Present the following data again exactly as it is shown.

---------- Material provided ----------

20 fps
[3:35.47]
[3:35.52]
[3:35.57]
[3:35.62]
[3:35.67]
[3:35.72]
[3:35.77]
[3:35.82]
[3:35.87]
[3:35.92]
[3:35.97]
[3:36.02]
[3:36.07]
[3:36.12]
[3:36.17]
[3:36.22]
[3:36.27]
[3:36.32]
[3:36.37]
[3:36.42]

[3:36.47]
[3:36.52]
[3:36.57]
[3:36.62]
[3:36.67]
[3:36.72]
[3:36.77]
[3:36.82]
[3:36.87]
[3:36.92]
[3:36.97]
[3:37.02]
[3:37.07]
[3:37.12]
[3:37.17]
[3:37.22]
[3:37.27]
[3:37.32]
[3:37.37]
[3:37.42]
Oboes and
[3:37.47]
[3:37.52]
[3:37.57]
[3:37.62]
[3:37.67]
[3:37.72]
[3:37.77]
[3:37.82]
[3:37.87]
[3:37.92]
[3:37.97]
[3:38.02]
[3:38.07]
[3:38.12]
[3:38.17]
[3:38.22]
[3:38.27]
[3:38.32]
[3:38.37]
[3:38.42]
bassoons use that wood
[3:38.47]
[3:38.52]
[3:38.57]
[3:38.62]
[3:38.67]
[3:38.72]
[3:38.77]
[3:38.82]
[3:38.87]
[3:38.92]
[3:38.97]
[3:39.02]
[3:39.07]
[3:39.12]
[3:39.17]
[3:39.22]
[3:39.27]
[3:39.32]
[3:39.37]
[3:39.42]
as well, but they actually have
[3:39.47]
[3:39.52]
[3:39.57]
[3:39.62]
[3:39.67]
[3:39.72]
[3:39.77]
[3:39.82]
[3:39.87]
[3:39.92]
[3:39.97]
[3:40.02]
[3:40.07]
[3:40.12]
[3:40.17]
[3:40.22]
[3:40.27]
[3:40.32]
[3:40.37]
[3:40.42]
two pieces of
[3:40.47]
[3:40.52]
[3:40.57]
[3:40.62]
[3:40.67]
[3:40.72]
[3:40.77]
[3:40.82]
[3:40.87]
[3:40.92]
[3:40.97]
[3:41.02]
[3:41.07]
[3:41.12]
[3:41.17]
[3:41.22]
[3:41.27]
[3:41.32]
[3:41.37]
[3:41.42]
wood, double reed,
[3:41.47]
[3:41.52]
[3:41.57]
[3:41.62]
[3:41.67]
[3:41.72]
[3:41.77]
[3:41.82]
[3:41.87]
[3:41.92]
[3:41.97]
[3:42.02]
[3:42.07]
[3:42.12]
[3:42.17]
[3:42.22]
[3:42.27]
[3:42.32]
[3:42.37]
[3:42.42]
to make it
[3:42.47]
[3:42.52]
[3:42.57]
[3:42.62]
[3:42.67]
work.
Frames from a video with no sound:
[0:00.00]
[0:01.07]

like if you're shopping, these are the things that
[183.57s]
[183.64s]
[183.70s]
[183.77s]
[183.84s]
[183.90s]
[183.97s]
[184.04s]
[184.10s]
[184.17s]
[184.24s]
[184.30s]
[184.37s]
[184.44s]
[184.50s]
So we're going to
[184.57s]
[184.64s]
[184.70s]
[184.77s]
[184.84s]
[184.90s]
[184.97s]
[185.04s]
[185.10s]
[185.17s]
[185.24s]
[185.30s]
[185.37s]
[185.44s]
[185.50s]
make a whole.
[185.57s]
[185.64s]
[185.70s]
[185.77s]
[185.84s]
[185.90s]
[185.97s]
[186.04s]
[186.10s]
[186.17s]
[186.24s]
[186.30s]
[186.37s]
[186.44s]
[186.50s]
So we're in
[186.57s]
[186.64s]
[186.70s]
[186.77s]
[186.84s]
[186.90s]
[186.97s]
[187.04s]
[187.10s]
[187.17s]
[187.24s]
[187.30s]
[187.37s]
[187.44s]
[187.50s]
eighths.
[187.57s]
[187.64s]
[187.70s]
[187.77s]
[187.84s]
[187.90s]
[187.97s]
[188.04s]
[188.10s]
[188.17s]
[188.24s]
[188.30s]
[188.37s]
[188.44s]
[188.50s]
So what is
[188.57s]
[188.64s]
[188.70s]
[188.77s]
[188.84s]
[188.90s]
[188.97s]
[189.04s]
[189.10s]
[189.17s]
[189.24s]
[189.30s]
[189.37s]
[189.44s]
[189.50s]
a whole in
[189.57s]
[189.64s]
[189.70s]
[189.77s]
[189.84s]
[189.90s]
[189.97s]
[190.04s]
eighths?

----------

§ **Task result**
20 fps
[3:35.47]
[3:35.52]
[3:35.57]
[3:35.62]
[3:35.67]
[3:35.72]
[3:35.77]
[3:35.82]
[3:35.87]
[3:35.92]
[3:35.97]
[3:36.02]
[3:36.07]
[3:36.12]
[3:36.17]
[3:36.22]
[3:36.27]
[3:36.32]
[3:36.37]
[3:36.42]

[3:36.47]
[3:36.52]
[3:36.57]
[3:36.62]
[3:36.67]
[3:36.72]
[3:36.77]
[3:36.82]
[3:36.87]
[3:36.92]
[3:36.97]
[3:37.02]
[3:37.07]
[3:37.12]
[3:37.17]
[3:37.22]
[3:37.27]
[3:37.32]
[3:37.37]
[3:37.42]
Oboes and
[3:37.47]
[3:37.52]
[3:37.57]
[3:37.62]
[3:37.67]
[3:37.72]
[3:37.77]
[3:37.82]
[3:37.87]
[3:37.92]
[3:37.97]
[3:38.02]
[3:38.07]
[3:38.12]
[3:38.17]
[3:38.22]
[3:38.27]
[3:38.32]
[3:38.37]
[3:38.42]
bassoons use that wood
[3:38.47]
[3:38.52]
[3:38.57]
[3:38.62]
[3:38.67]
[3:38.72]
[3:38.77]
[3:38.82]
[3:38.87]
[3:38.92]
[3:38.97]
[3:39.02]
[3:39.07]
[3:39.12]
[3:39.17]
[3:39.22]
[3:39.27]
[3:39.32]
[3:39.37]
[3:39.42]
as well, but they actually have
[3:39.47]
[3:39.52]
[3:39.57]
[3:39.62]
[3:39.67]
[3:39.72]
[3:39.77]
[3:39.82]
[3:39.87]
[3:39.92]
[3:39.97]
[3:40.02]
[3:40.07]
[3:40.12]
[3:40.17]
[3:40.22]
[3:40.27]
[3:40.32]
[3:40.37]
[3:40.42]
two pieces of
[3:40.47]
[3:40.52]
[3:40.57]
[3:40.62]
[3:40.67]
[3:40.72]
[3:40.77]
[3:40.82]
[3:40.87]
[3:40.92]
[3:40.97]
[3:41.02]
[3:41.07]
[3:41.12]
[3:41.17]
[3:41.22]
[3:41.27]
[3:41.32]
[3:41.37]
[3:41.42]
wood, double reed,
[3:41.47]
[3:41.52]
[3:41.57]
[3:41.62]
[3:41.67]
[3:41.72]
[3:41.77]
[3:41.82]
[3:41.87]
[3:41.92]
[3:41.97]
[3:42.02]
[3:42.07]
[3:42.12]
[3:42.17]
[3:42.22]
[3:42.27]
[3:42.32]
[3:42.37]
[3:42.42]
to make it
[3:42.47]
[3:42.52]
[3:42.57]
[3:42.62]
[3:42.67]
work.
Frames from a video with no sound:
[0:00.00]
[0:01.07]

like if you're shopping, these are the things that
[183.57s]
[183.64s]
[183.70s]
[183.77s]
[183.84s]
[183.90s]
[183.97s]
[184.04s]
[184.10s]
[184.17s]
[184.24s]
[184.30s]
[184.37s]
[184.44s]
[184.50s]
So we're going to
[184.57s]
[184.64s]
[184.70s]
[184.77s]
[184.84s]
[184.90s]
[184.97s]
[185.04s]
[185.10s]
[185.17s]
[185.24s]
[185.30s]
[185.37s]
[185.44s]
[185.50s]
make a whole.
[185.57s]
[185.64s]
[185.70s]
[185.77s]
[185.84s]
[185.90s]
[185.97s]
[186.04s]
[186.10s]
[186.17s]
[186.24s]
[186.30s]
[186.37s]
[186.44s]
[186.50s]
So we're in
[186.57s]
[186.64s]
[186.70s]
[186.77s]
[186.84s]
[186.90s]
[186.97s]
[187.04s]
[187.10s]
[187.17s]
[187.24s]
[187.30s]
[187.37s]
[187.44s]
[187.50s]
eighths.
[187.57s]
[187.64s]
[187.70s]
[187.77s]
[187.84s]
[187.90s]
[187.97s]
[188.04s]
[188.10s]
[188.17s]
[188.24s]
[188.30s]
[188.37s]
[188.44s]
[188.50s]
So what is
[188.57s]
[188.64s]
[188.70s]
[188.77s]
[188.84s]
[188.90s]
[188.97s]
[189.04s]
[189.10s]
[189.17s]
[189.24s]
[189.30s]
[189.37s]
[189.44s]
[189.50s]
a whole in
[189.57s]
[189.64s]
[189.70s]
[189.77s]
[189.84s]
[189.90s]
[189.97s]
[190.04s]
eighths?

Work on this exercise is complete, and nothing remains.